Herpes zoster, commonly known as shingles, is a disease caused by the reactivation of a varicella-zoster virus (VZV or HHV-3) infection, also known as chickenpox. Once reactivated, this virus causes painful blisters over the area of a dermatome (a skin area supplied by a single spinal nerve).

After an attack of chickenpox, the varicella-zoster virus retreats to nerve cells within the ganglion or the spinal cord, where it lies dormant for months or even decades. When aging, stress, or disease cause the virus to reactivate and reproduce, it travels along the path of a nerve to the skin's surface, where it causes shingles.

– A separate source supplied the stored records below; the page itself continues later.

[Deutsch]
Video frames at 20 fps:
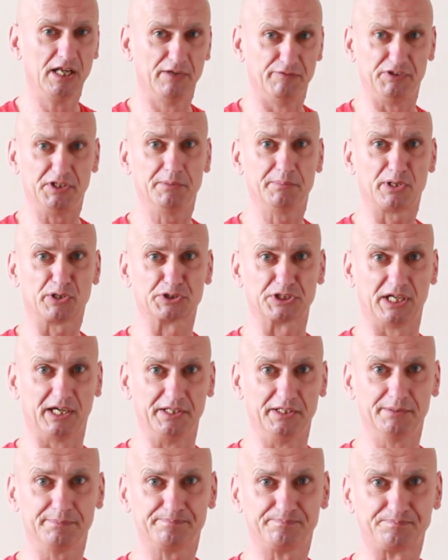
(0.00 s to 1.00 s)
Wie dem auch sei.
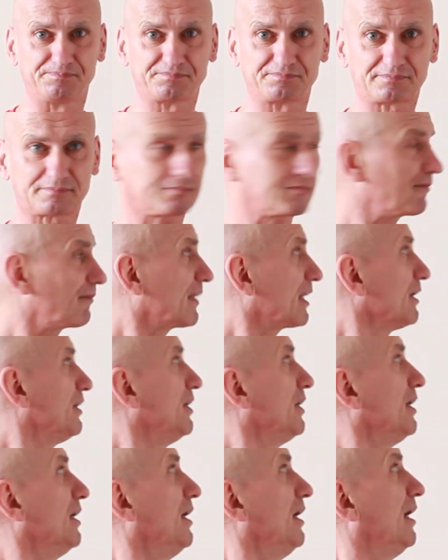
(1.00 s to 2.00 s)
Ne?
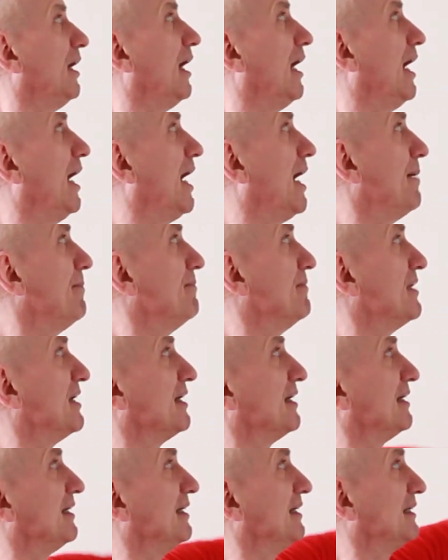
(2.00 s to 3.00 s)
Ähm,
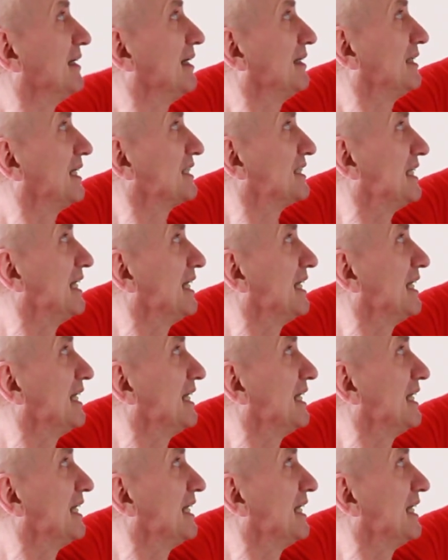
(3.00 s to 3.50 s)
das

Treatment is generally with antiviral drugs such as aciclovir (Zovirax), famciclovir (Famvir) or valaciclovir (Valtrex). These are most effective if given within 72 hours of the appearance of definitive symptoms.

Signs and symptoms

The earliest symptoms of shingles include headache, fever, and malaise. These may be followed by itching, burning, and hypersensitivity. The pain may be extreme in the affected nerve, where the rash will later develop, and can be characterized as stinging, tingling, aching, numbing, or throbbing, and can be pronounced with quick stabs of intensity. During this phase, herpes zoster infections are often misdiagnosed as a heart attacks, renal colic, or other diseases with similar symptoms. Some symptomatic patients do not develop the characteristic rash (a condition known as zoster sine herpete); this may delay diagnosis and treatment.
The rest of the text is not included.